Workers Are Unhappy: 3 Things A Manager Can Do

By Adrian Gostick

I was on a flight from Las Vegas this week when I overhead a fascinating conversation. The flight attendant was energetic and upbeat, a true ambassador for the airline. He was so atypical, in fact, that the two men seated behind me asked if they could speak to corporate and get him recognized. His good nature faded as he grumbled, “That’s very nice of you, but please don’t bother. We have a recognition system, but you need about three billion points before you can get anything worthwhile. I have maybe 280,000 points, which I think is like a $50 gift certificate.”

Here was an amazing employee who was persevering despite the airline’s poor recognition system. Did he have more to give? Probably. Was he dissatisfied, disheartened and even dismayed by the lack of acknowledgement for his great work? Without a doubt.
Employees are fed up. They admit they have more to give, but just don’t feel like giving it.

As proof, consider a new study just conducted of worker satisfaction in the United States. More than half the respondents claimed they are not satisfied with the level of recognition they receive at work—up a whopping 11% from six months ago. But more to the point, 65% of people who are otherwise satisfied—those who aren’t interested in finding a new job—admit they would work harder if they just received more praise for their efforts.

As a manager, ignore these findings at your peril.

The study, conducted in August by MarketTools Inc. for Globoforce, found that a lack of sincere recognition is also leading to employee turnover. Some 38% of working Americans say they are looking to leave their current companies. And the researchers found a startling correlation between the level of recognition a manager gives and the loyalty of his or her workers.

The problem is, few leadership teams are grasping the importance of this issue. As we work with executive groups, most are failing to admit the true toll on morale that this recession has wrought. Without exception, they’ve laid off workers and/or asked Herculean efforts from their remaining staff. And yet the level of appreciation has not increased; in fact in most cases it’s decreased—after all, leaders are really, really busy.
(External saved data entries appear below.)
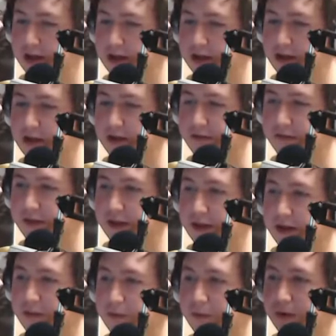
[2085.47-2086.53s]
definitely
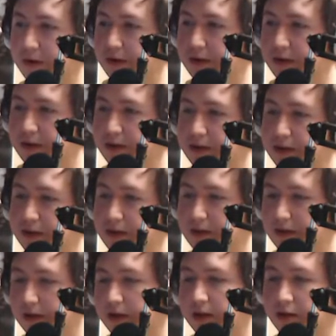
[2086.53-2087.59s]
like worth
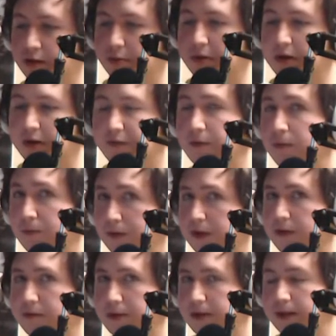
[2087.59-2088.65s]
consuming if you really
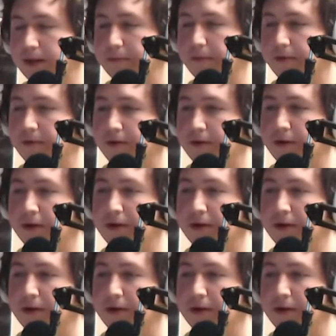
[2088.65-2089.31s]
really like Persona.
In one of our surveys, a 10-year look at 200,000 people, we found managers who give frequent, specific, and timely recognition had not only much higher levels of employee engagement but also customer satisfaction and team profitability. These basics are things you can do right away to impact engagement:

Frequent: The Gallup Organization’s research shows that for employees to feel valued and committed, they need to receive some form of praise or recognition every seven days. That doesn’t mean you’ll be handing out Rolex watches every week (if you do, sign me up). Instead, employees need verbal and written reinforcement of their work. Managers who earn the most trust and dedication of their people do so with many simple, yet powerful actions: writing a sincere note of thanks, highlighting a team member’s performance in a staff meeting, doing their least favorite task for a day, sending an e-card of praise to an employee and copying your boss, and so on.

Specific: Non-specific praise is actually disheartening for employees, since it implies that their manager has no idea of the unique value they bring. Managers who offer this type of general praise may think they are rewarding the entire team with comments such as “Thanks, everyone, for your hard work.” But such general praise has no effect. It can even have a negative impact on those in your charge. The best recognition is specific to the individual, and is always linked to a core value.
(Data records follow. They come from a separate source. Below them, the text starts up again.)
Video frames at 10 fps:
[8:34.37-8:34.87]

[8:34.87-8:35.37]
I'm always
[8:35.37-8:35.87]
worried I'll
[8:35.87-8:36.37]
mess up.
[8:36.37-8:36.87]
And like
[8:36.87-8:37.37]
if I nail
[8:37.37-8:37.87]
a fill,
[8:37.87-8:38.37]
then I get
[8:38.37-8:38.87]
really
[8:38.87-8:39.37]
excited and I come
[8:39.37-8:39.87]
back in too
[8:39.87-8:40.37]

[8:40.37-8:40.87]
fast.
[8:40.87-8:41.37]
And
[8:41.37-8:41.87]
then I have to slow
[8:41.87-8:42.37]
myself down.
Timely: Nothing saps energy faster than doing something great and hearing no praise. To be recognized weeks or even a month later is of some reward, but realistically in 99% of cases a manager will forget if he puts it off. To reinforce the right behaviors, we must reward them right away.

In our work, we have found many great managers reaping the tangible benefits of frequent, specific, and timely recognition. These are learnable skills that can truly change your team for the better.

Adrian Gostick is the author of several New York Times bestselling business books, including The Carrot Principle and The Orange Revolution. He is the founder of The Culture Works, a global consultancy specializing in leadership and corporate culture.